According to FINRA, Sonenshine & Company LLC was censured and fined $20,000 for failing to establish adequate anti-money laundering (AML) compliance procedures, particularly regarding responses to Financial Crimes Enforcement Network (FinCEN) requests.
The New York firm's written AML procedures failed to provide any guidance on how to search firm records in response to FinCEN requests, known as 314(a) requests. These requests help law enforcement identify accounts and transactions associated with terrorism and money laundering. The procedures also established no process for monitoring whether the firm timely reviewed and responded to these requests.
The compliance failures were not new issues—FINRA had warned the firm about these deficiencies back in 2017. Despite this warning, the firm did not review or respond to any FinCEN requests from March 2021 through August 2021. The firm only became aware of these failures when FINRA identified them in 2021.
Additionally, the firm failed to conduct annual independent testing of its AML compliance program. Again, FINRA had warned the firm about this requirement in 2017. Despite this, the firm's written procedures only required testing every two years until December 2023, and the firm failed to conduct any AML testing in at least 2020 and 2022.

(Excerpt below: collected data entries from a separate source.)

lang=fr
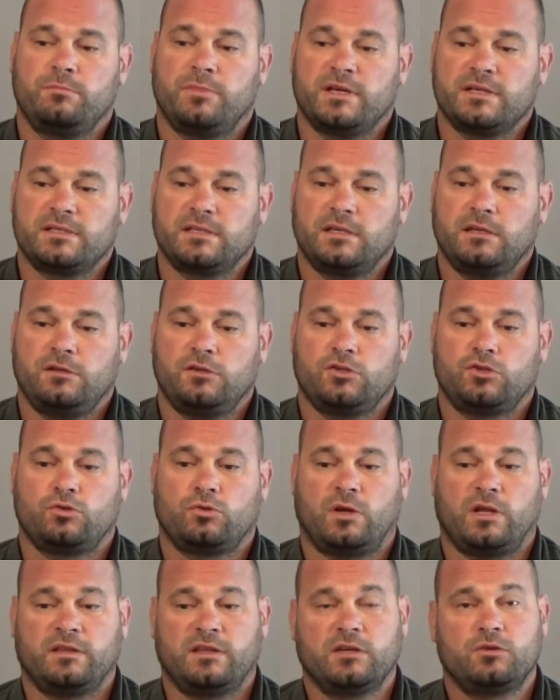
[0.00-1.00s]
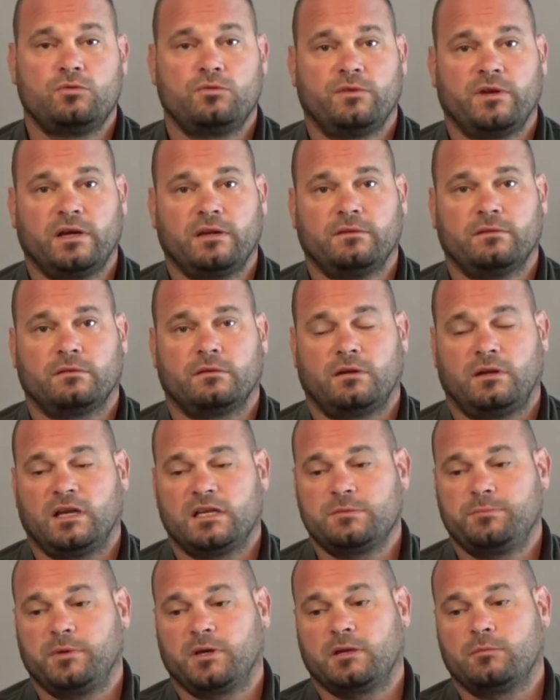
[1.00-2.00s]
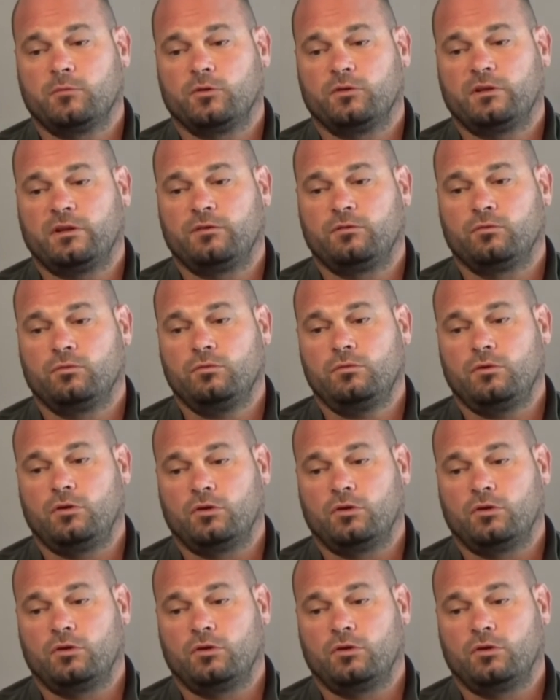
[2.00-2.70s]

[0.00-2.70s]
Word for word: basée sur la découverte, l'expérimentation,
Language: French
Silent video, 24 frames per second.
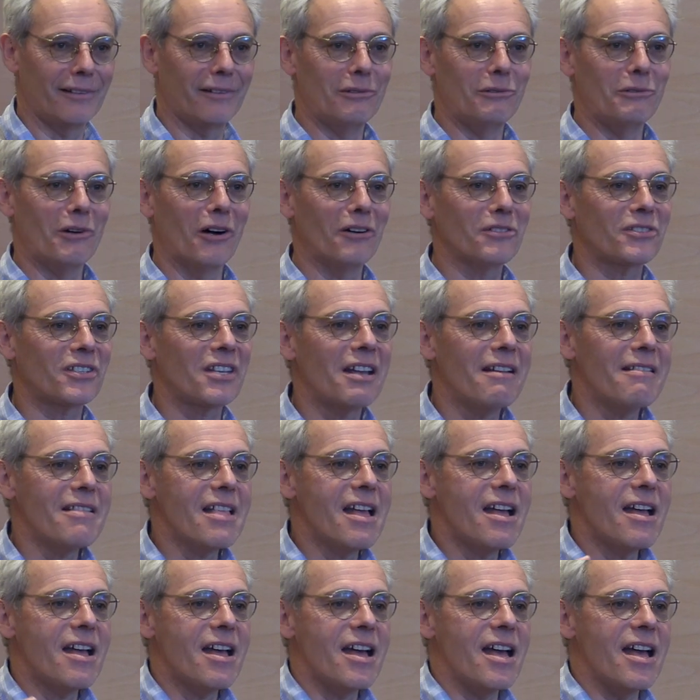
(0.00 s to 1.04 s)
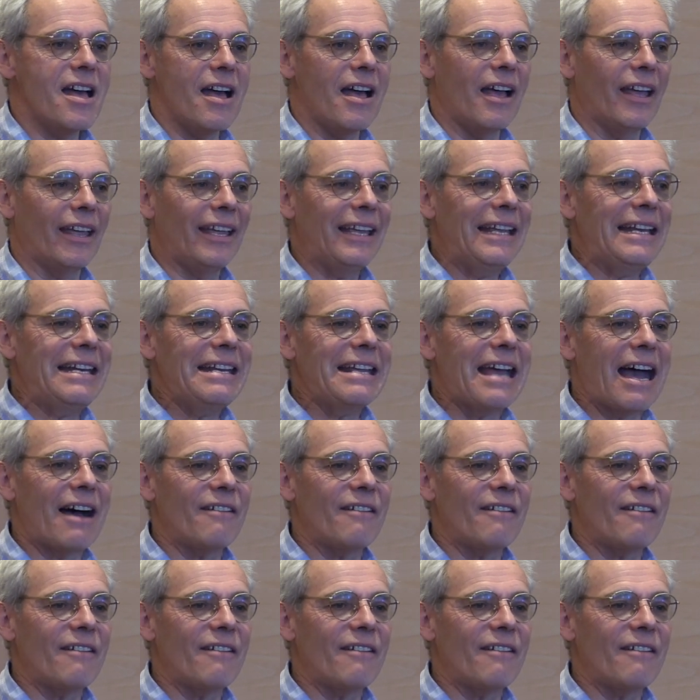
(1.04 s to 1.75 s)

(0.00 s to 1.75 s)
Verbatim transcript: nuance, euh, il y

AML compliance is a fundamental obligation for all financial institutions. These programs help prevent the financial system from being used for money laundering, terrorist financing, and other illicit purposes. When firms fail to respond to law enforcement information requests, they potentially allow suspicious activity to continue undetected.
For investors, while AML compliance may seem like a back-office function, it reflects a firm's overall commitment to regulatory compliance and ethical operations. Repeated failures to address known deficiencies raise broader questions about a firm's compliance culture.